Data excerpts
=== Section Start ===

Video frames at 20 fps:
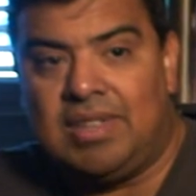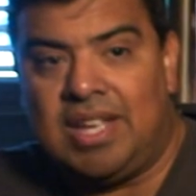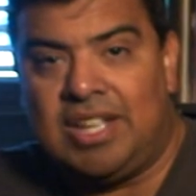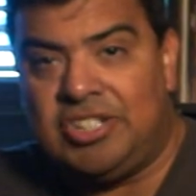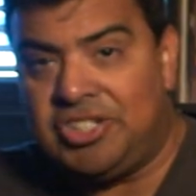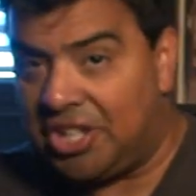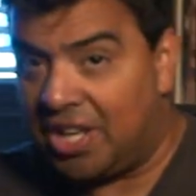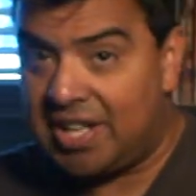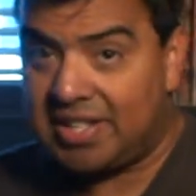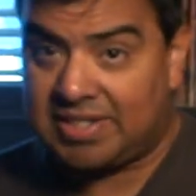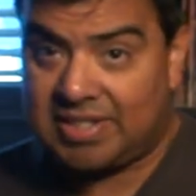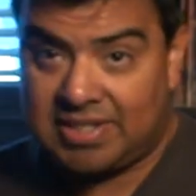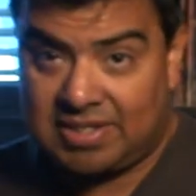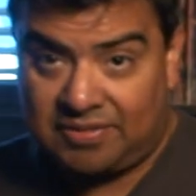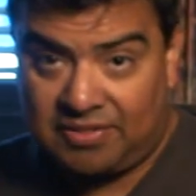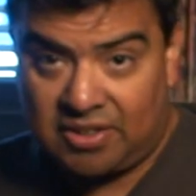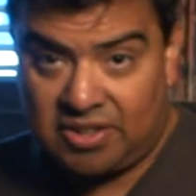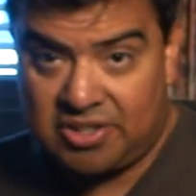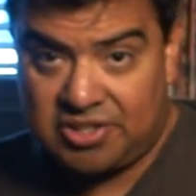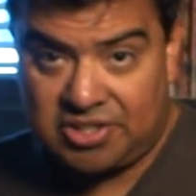a
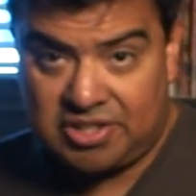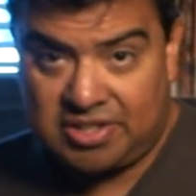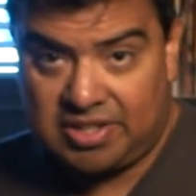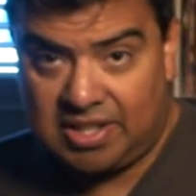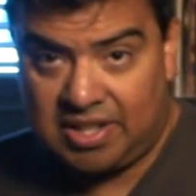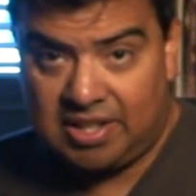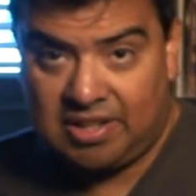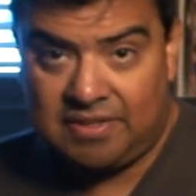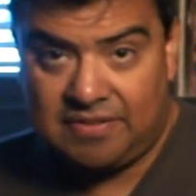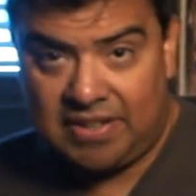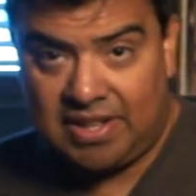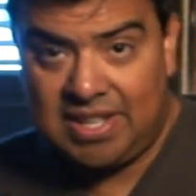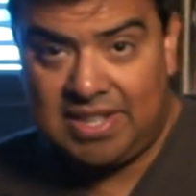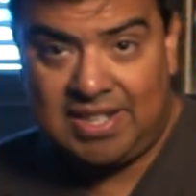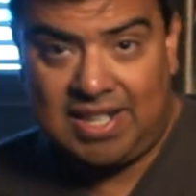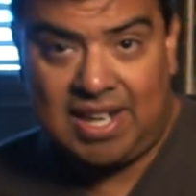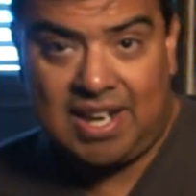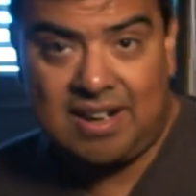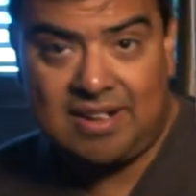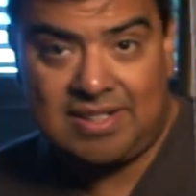Genesis version of
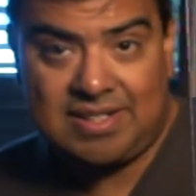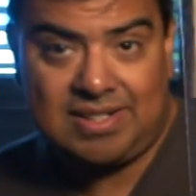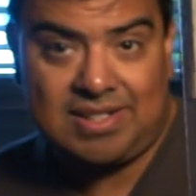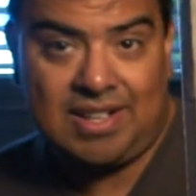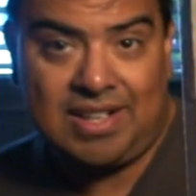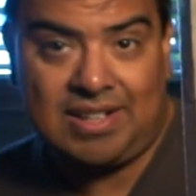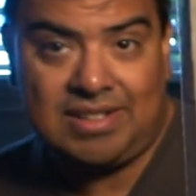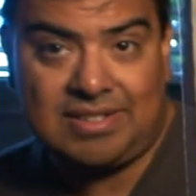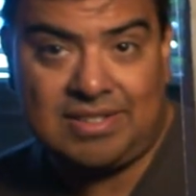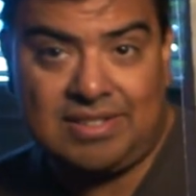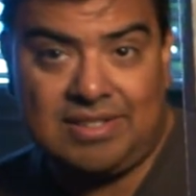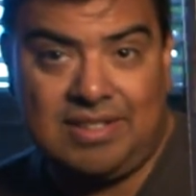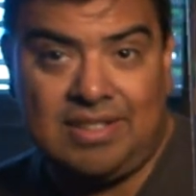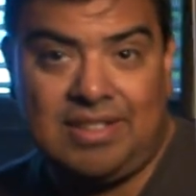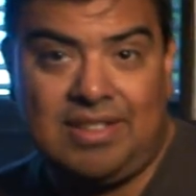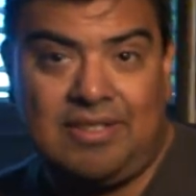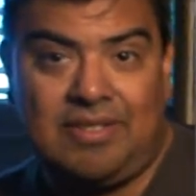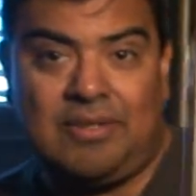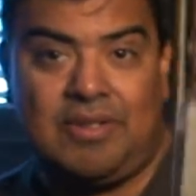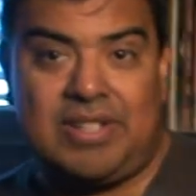In the Air Tonight,
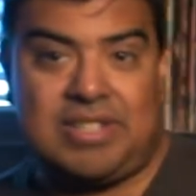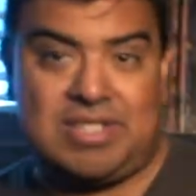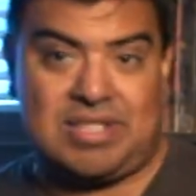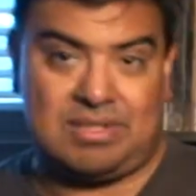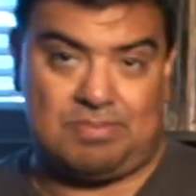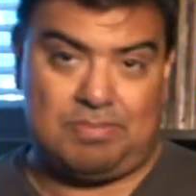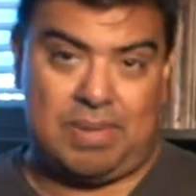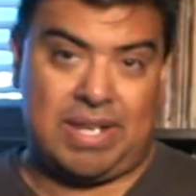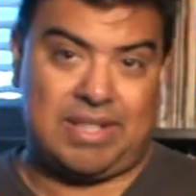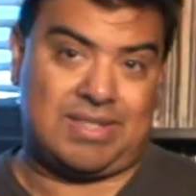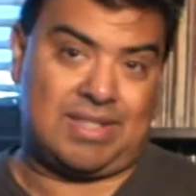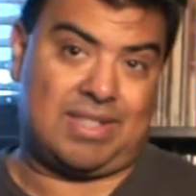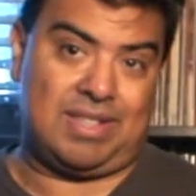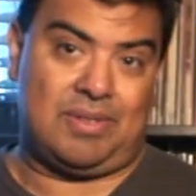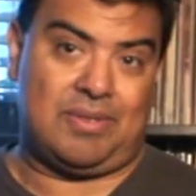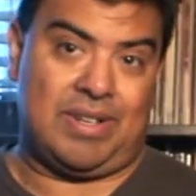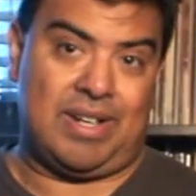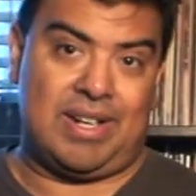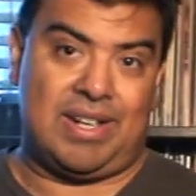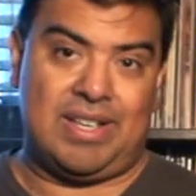which is
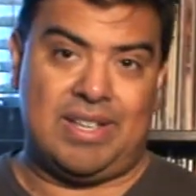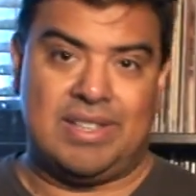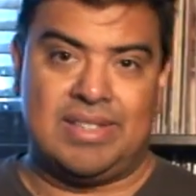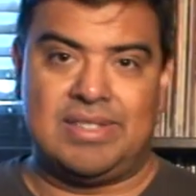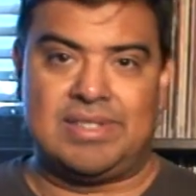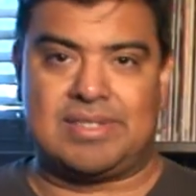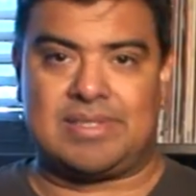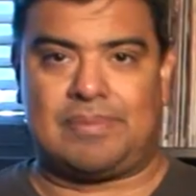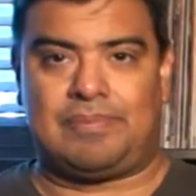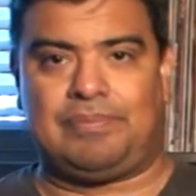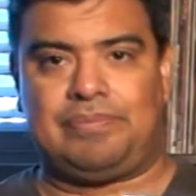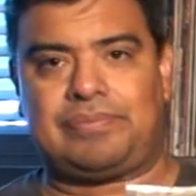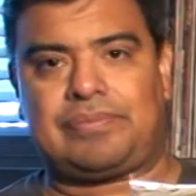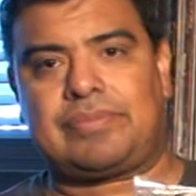basically what it is.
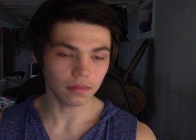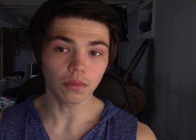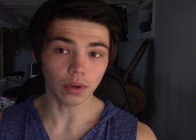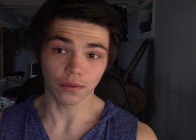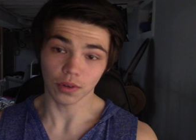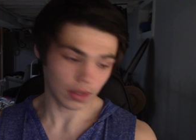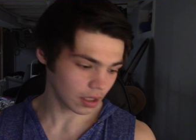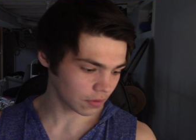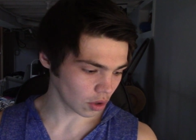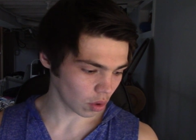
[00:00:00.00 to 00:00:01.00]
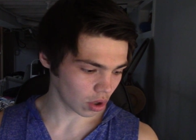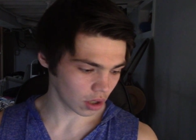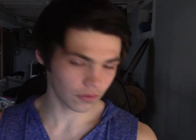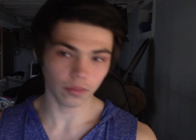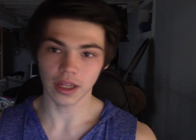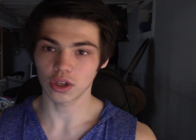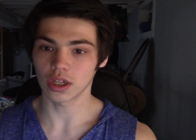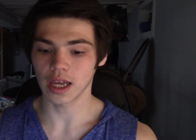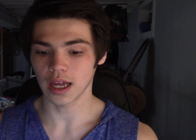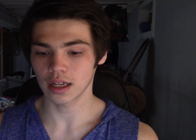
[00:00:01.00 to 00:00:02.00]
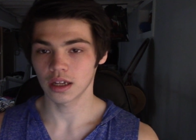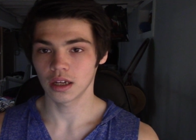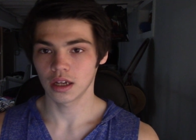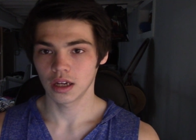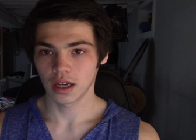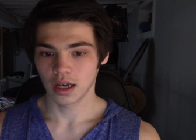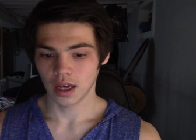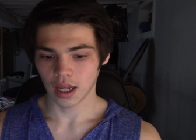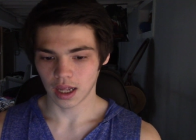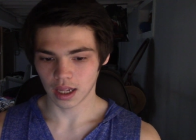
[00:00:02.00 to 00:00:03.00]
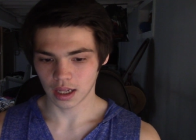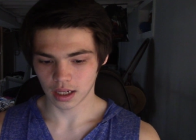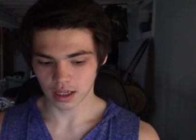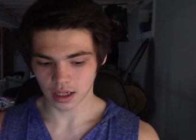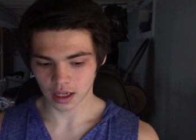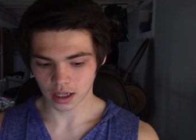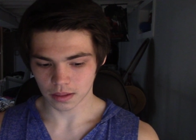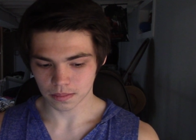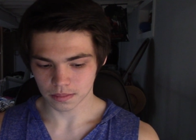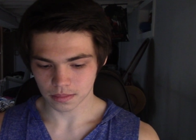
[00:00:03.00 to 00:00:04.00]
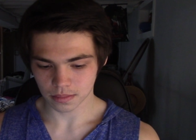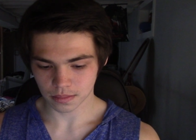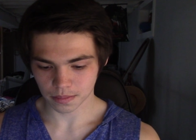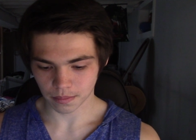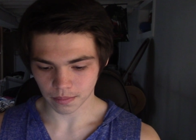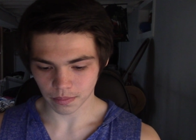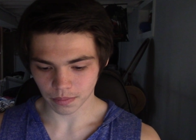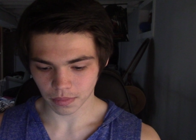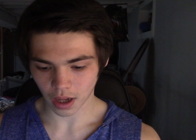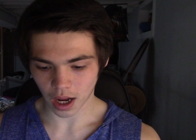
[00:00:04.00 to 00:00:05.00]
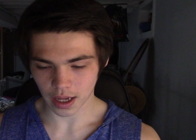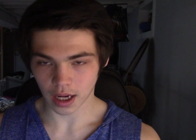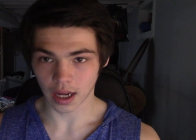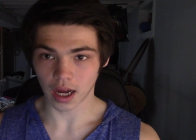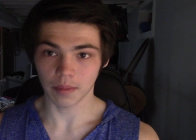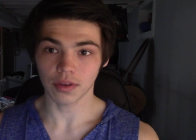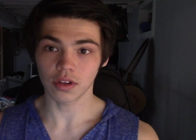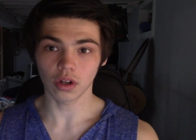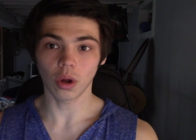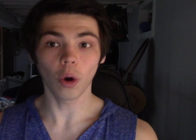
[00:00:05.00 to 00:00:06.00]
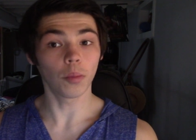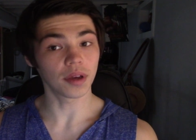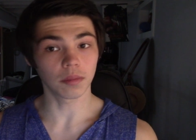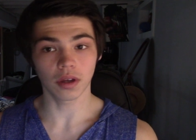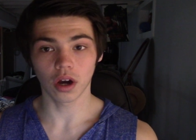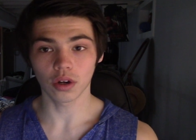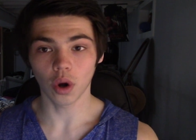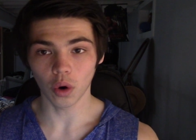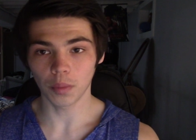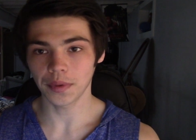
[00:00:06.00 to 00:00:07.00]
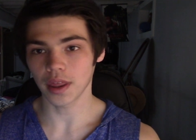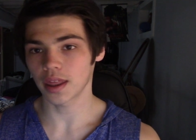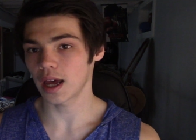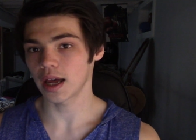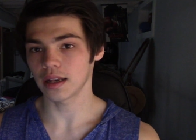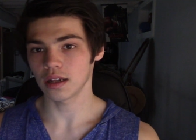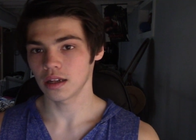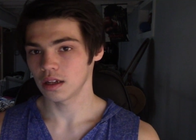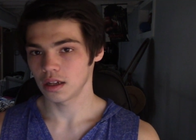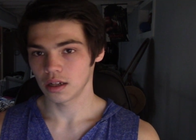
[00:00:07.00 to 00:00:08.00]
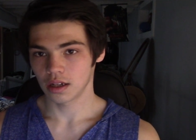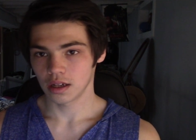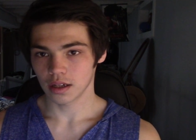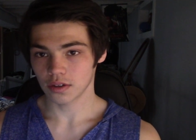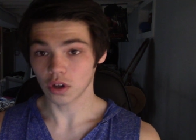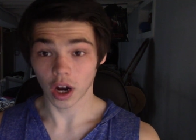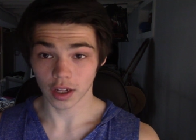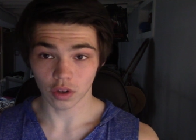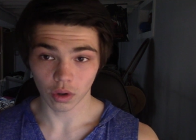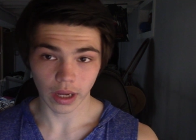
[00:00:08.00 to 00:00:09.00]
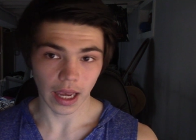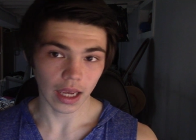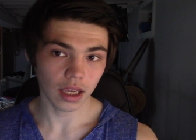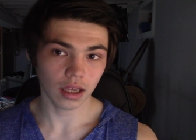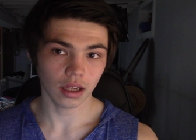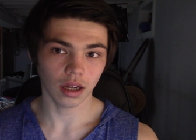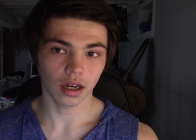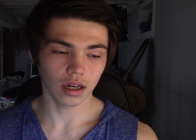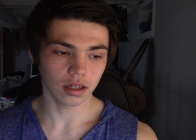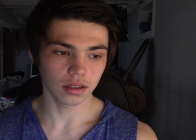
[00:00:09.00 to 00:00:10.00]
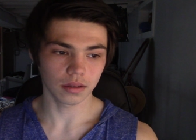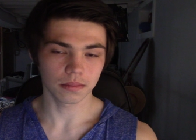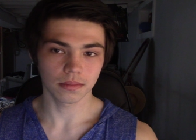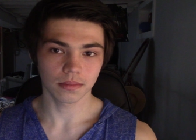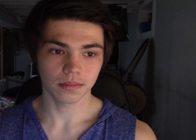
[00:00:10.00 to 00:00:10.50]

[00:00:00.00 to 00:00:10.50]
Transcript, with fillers: we've received no confirmation yet, and um, I, I, am still hoping beyond hope that Scott is okay. Um,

=== Section End ===

WORK REQUIRED ->
Pictures don't belong in the copy. Transcribe every record exactly as it appears.

SOLUTION TO THE PROBLEM ->
Video frames at 20 fps:
a
Genesis version of
In the Air Tonight,
which is
basically what it is.
[00:00:00.00 to 00:00:01.00]
[00:00:01.00 to 00:00:02.00]
[00:00:02.00 to 00:00:03.00]
[00:00:03.00 to 00:00:04.00]
[00:00:04.00 to 00:00:05.00]
[00:00:05.00 to 00:00:06.00]
[00:00:06.00 to 00:00:07.00]
[00:00:07.00 to 00:00:08.00]
[00:00:08.00 to 00:00:09.00]
[00:00:09.00 to 00:00:10.00]
[00:00:10.00 to 00:00:10.50]

[00:00:00.00 to 00:00:10.50]
Transcript, with fillers: we've received no confirmation yet, and um, I, I, am still hoping beyond hope that Scott is okay. Um,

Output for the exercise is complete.